In 2005, Erin Stolarski lived in a Port Chester apartment with her boyfriend Donald DeSimone, a police officer. In October, though, Donald told Erin that he wanted to break up and he asked her to leave the apartment. Despondent over the breakup, Erin (23 years old) attempted suicide on October 15, 2005 by ingesting Oxycodone and other pain relieving prescription medications that belonged to Donald.
She was rushed by ambulance to Greenwich Hospital where she was admitted for two days. Upon discharge, Erin moved back home with her parents and was referred to Family Services of Westchester (“FSW”), a non-profit agency, for outpatient social work and psychological services. She met with a clinical social worker at FSW twice – on October 19th and 26th.
On October 28, 2005, though, Erin committed suicide by shooting herself in the head with her ex-boyfriend’s gun that she obtained by entering DeSimone’s apartment with an old set of keys.
Erin’s parents sued DeSimone claiming that he was negligent in failing to properly secure his handgun when he knew or should have known of Erin’s depressed and suicidal state.
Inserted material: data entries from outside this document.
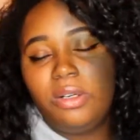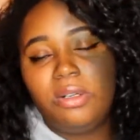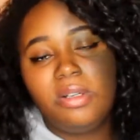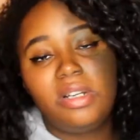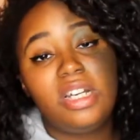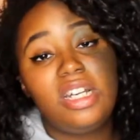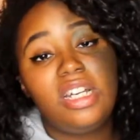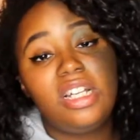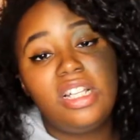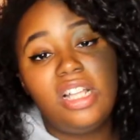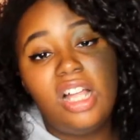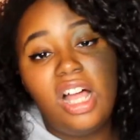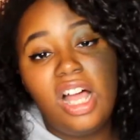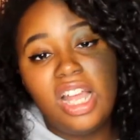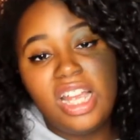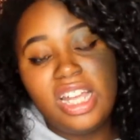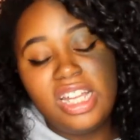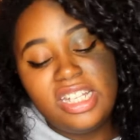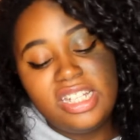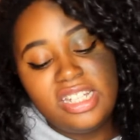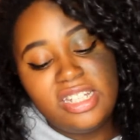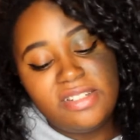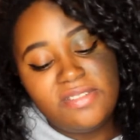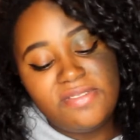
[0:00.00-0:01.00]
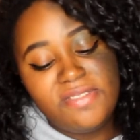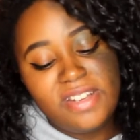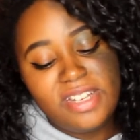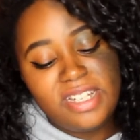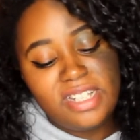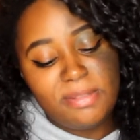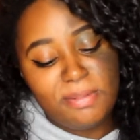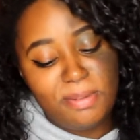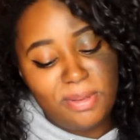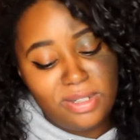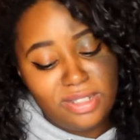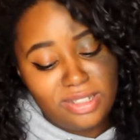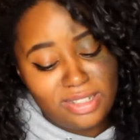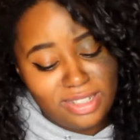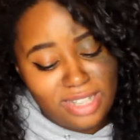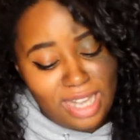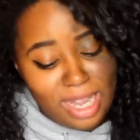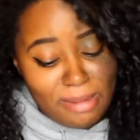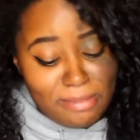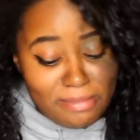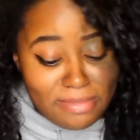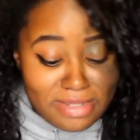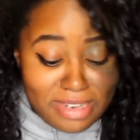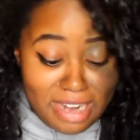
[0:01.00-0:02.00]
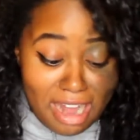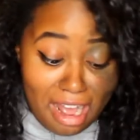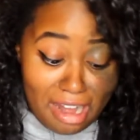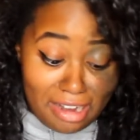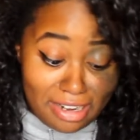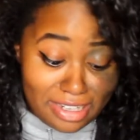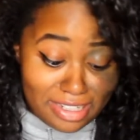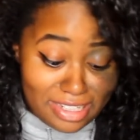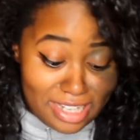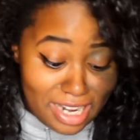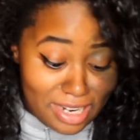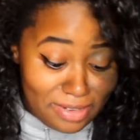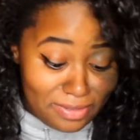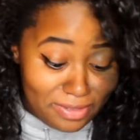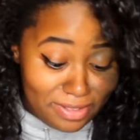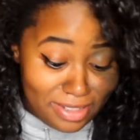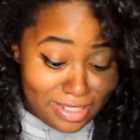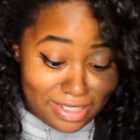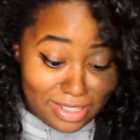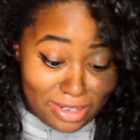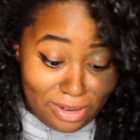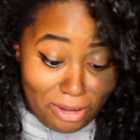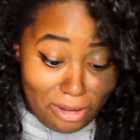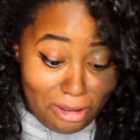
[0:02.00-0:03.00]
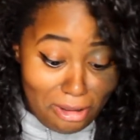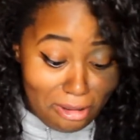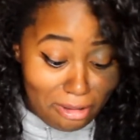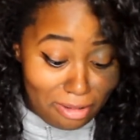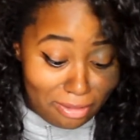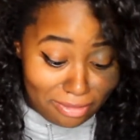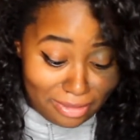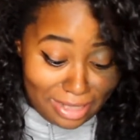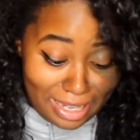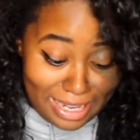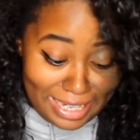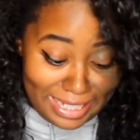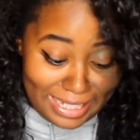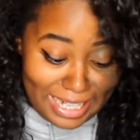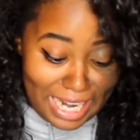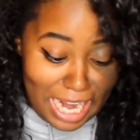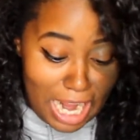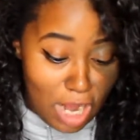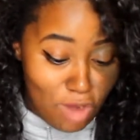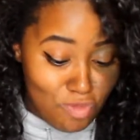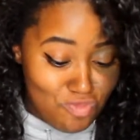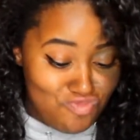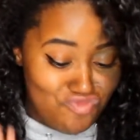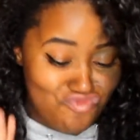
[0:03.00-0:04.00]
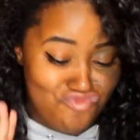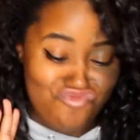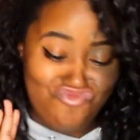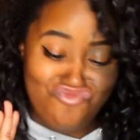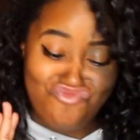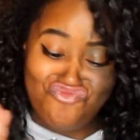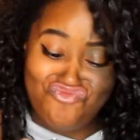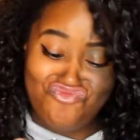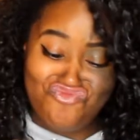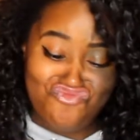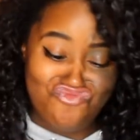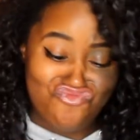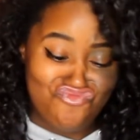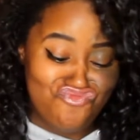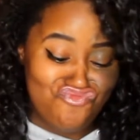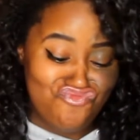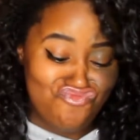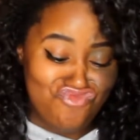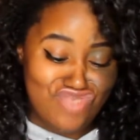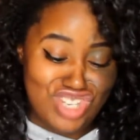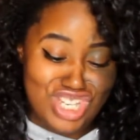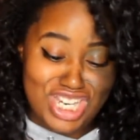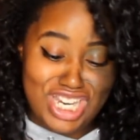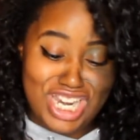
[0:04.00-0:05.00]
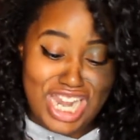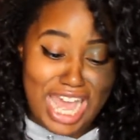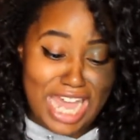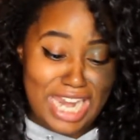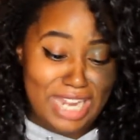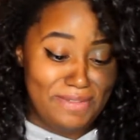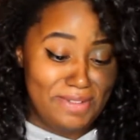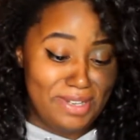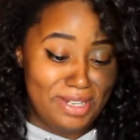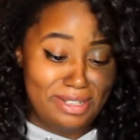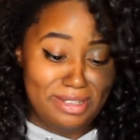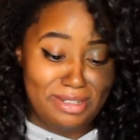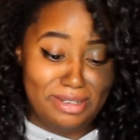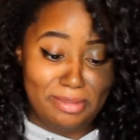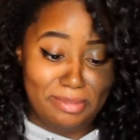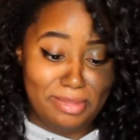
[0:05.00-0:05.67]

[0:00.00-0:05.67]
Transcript: We're gonna log into Facebook. I'm not excited for this at all, like, not even a little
They also sued FSW alleging a failure to properly diagnose Erin as suicidal and refer her to a psychiatrist for treatment that could have avoided her suicide.
The claims against DeSimone were dismissed two years ago (Stolarski v. DeSimone – 2d Dept. 2011); however the case against FSW was allowed to continue because (as set forth in the lower court’s decision in 2009) there was an issue of fact as to whether Erin was referred to a psychiatrist and, given her history, whether another suicide attempt was reasonably foreseeable.
On the eve of trial, FSW again sought dismissal, this time claiming that even if it were determined that FSW was negligent, the pre-death conscious pain and suffering damages sought in this case would not be recoverable under New York law (and that there was insufficient evidence to support a claim for pecuniary, or economic, loss).
The lower court granted the motion, to the extent of dismissing the claim for pre-death pain and suffering damages because Erin’s depression already existed when she sought treatment from FSW and there was no evidence that FSW caused it.
On appeal, though, in Stolarski v. DeSimone (2d Dept. 2013), the pain and suffering claim has now been reinstated but limited to 10 days only – October 19, 2005 (when FSW first treated Erin) to October 28, 2005 (the date of Erin’s death).
The appellate court stated:
“… the fact that the decedent’s depression was pre-existing does not preclude the plaintiff from attempting to prove her entitlement to damages on the theory that the decedent’s condition was exacerbated by Family Services’ alleged failure to provide proper treatment.” [emphasis added]
Plaintiff argued, successfully, that there may be provable pain and suffering claims for:
- nine or ten days of of continued psychological pain, and
- Erin’s traumatic experience of lifting a gun to her head with awareness of her impending death
The appellate court agreed but, as noted above, limited the claim to those damages that were exacerbated, or made worse by, any negligence of FSW that plaintiff might prove at trial.
- The attorneys in this case argued repeatedly resulting in a court appointed referee to supervise depositions.
- It was only a day before trial, after the jury had already been selected, that FSW made its motion attacking the legal basis for plaintiff’s damages claims.
- The pecuniary damages claim does not appear to be significant. In opposing FSW’s motion to dismiss the pain and suffering claim, plaintiff’s attorney stated that if that claim were dismissed, the case would simply end because plaintiff structured her entire damages theory around conscious pain and suffering.